What is Data Mesh? Definition & Architecture

Definition

In short, Data Mesh is a framework and architecture for delivering data products as a service supporting federated, domain-driven uses and users, enabling de-centralized insights created from centralized infrastructure configured to deliver data product components as micro services supported by governance.

It is important to note that “data mesh” is not the same as “data fabric”. “Data fabric” and “data mesh” often compete for mindshare, but Gartner defined the two as distinctly different in late 2021, stating that:

“A data fabric is the utilization of multiple existing technologies in combination to enable a metadata-driven implementation and augmented orchestration design. A data mesh is a solution architecture that can guide design within a technology-agnostic framework.”

To make matters more confusing, we see different segments of the data and analytics market each putting its own spin on the concept of data mesh.
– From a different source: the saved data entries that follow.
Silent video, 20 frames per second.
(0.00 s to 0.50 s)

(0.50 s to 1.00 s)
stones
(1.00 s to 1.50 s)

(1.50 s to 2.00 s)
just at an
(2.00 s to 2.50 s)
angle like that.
Since there isn’t a singular definition yet, let’s cover a few of the different ways that organizations choose to describe and operationalize the data mesh.

Varying definitions of data mesh from different layers of the modern data stack:

Data Virtualization companies tend to define data mesh as a virtualization process, as in creating something that looks similar to data federation. In practice, this means different business units build analytics programs on physically disparate data sources and then centrally manage a virtualization solution that enables queries across hybrid and multiple cloud infrastructures.
Data Governance companies, including data catalog solution providers, focus on the governance perspective. This definition of data mesh emphasizes the need to facilitate discoverability and interoperability. It’s all about giving ownership to decentralized workgroups and empowering each of them to leverage data and analytics building blocks. This way, each business unit can build its own data products on an as-needed basis.
Data Integration and Transformation providers focus on transformation. This definition emphasizes techniques for managing the decentralization of data and analytics engineering. The goal here is to enable decentralized workgroups to manage data movement and preparation for their own analytics products.
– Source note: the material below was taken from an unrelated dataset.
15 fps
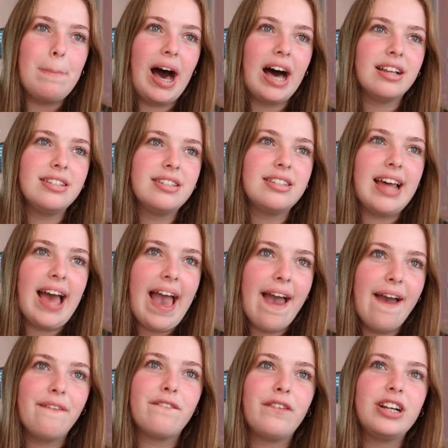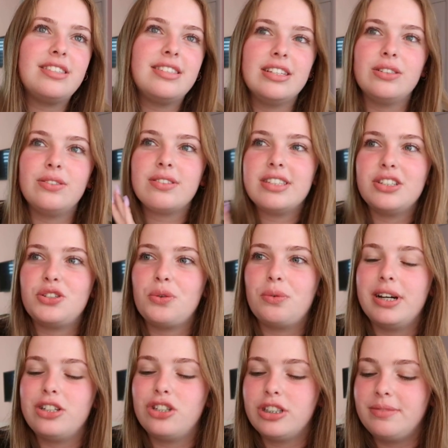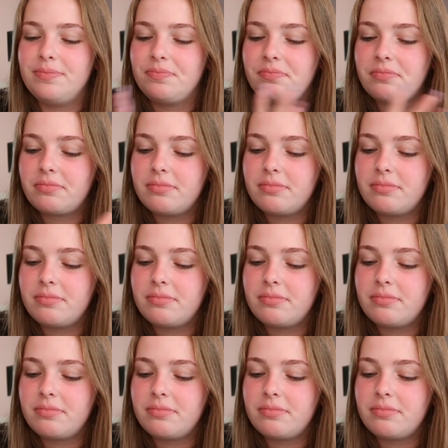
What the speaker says: but to every single situation.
AtScale’s Definition of Data Mesh

While the various flavors of data mesh definition are broadly consistent, they all tend to emphasize elements justifying the need for their particular solutions. So it’s our turn, as the leading provider of an independent semantic layer for data and analytics.
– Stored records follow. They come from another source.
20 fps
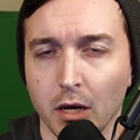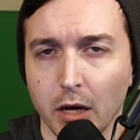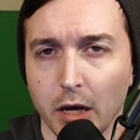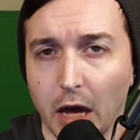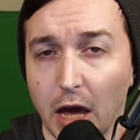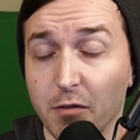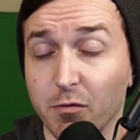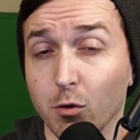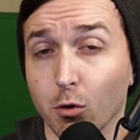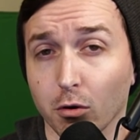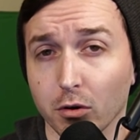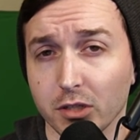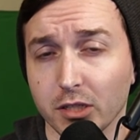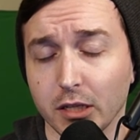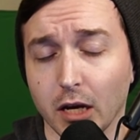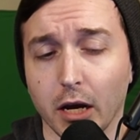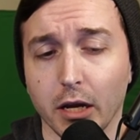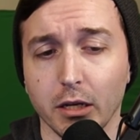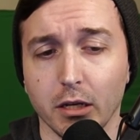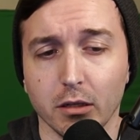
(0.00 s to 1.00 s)
If you are
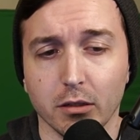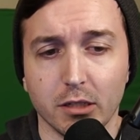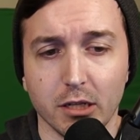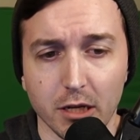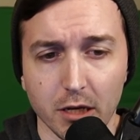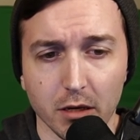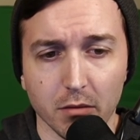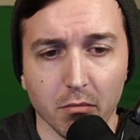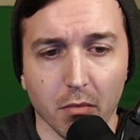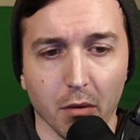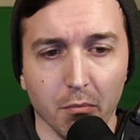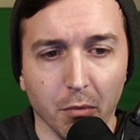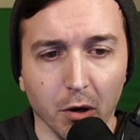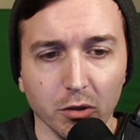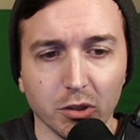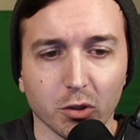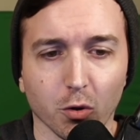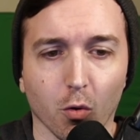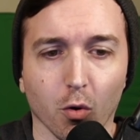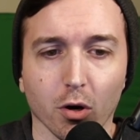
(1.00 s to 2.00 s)
assigned a team,
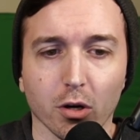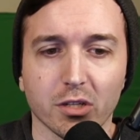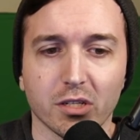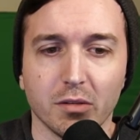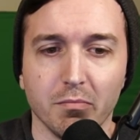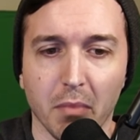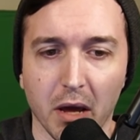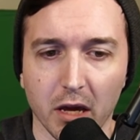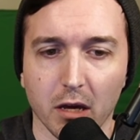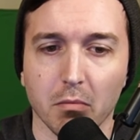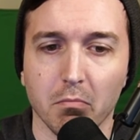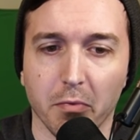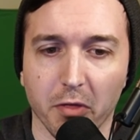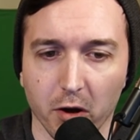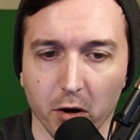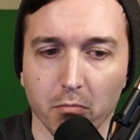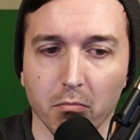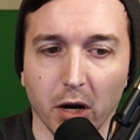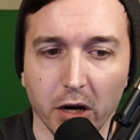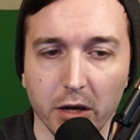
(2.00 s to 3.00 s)
most orgs make their
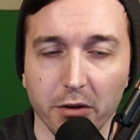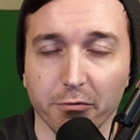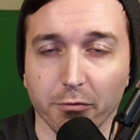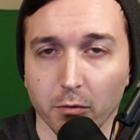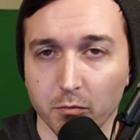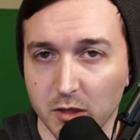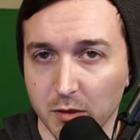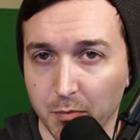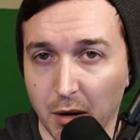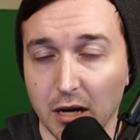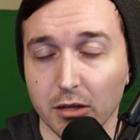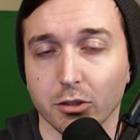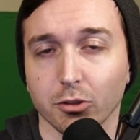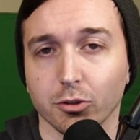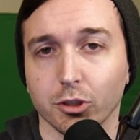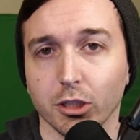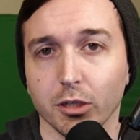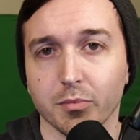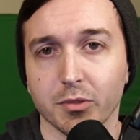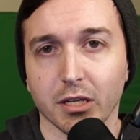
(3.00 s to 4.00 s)
money from
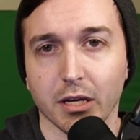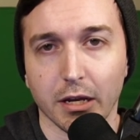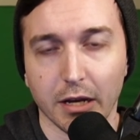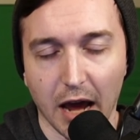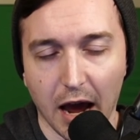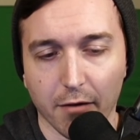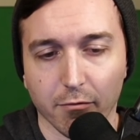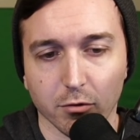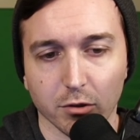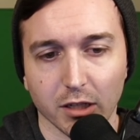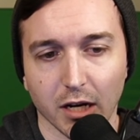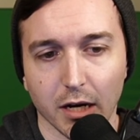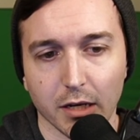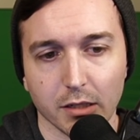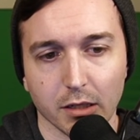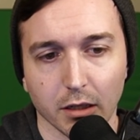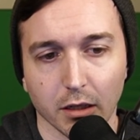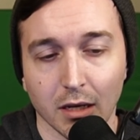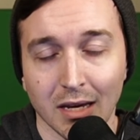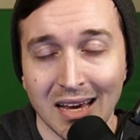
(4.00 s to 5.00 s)
sponsorships and
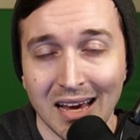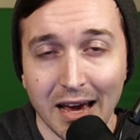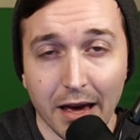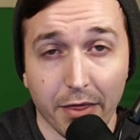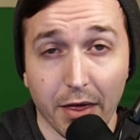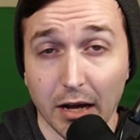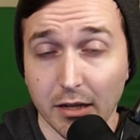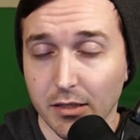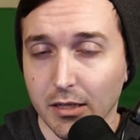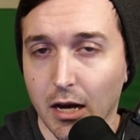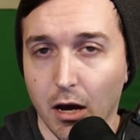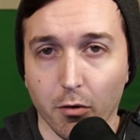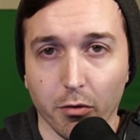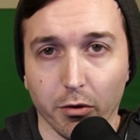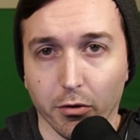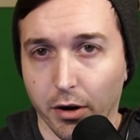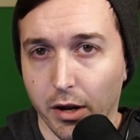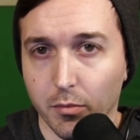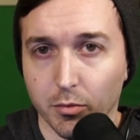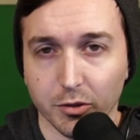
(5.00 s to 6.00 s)
advertising. That's how
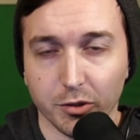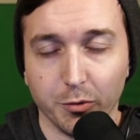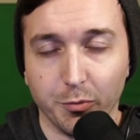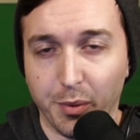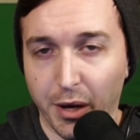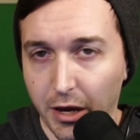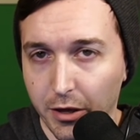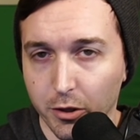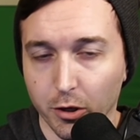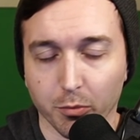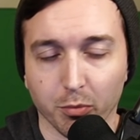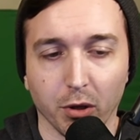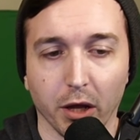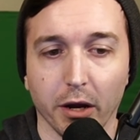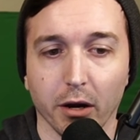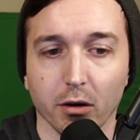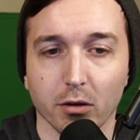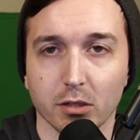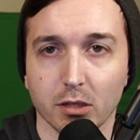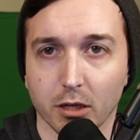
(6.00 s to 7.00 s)
they're able to pay their players and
We see the semantic layer as an enabling technology for a data mesh strategy. Here are three of the key enabling capabilities of a semantic layer that are also fundamental to data mesh success:

It manages the translation of analytics-ready to business-ready data by enabling your data to speak the language of your business.
It simplifies the creation of new business-ready views with pre-built, composable building blocks.
It is the logical place to apply governance policies that form the guardrails on data usage, ensuring consistency, compliance, and trust.

AtScale specifically ascribes to the definition of data mesh that emphasizes a hub-and-spoke analytics program: centralized governance of data assets, infrastructure, and access with decentralized data product design and creation.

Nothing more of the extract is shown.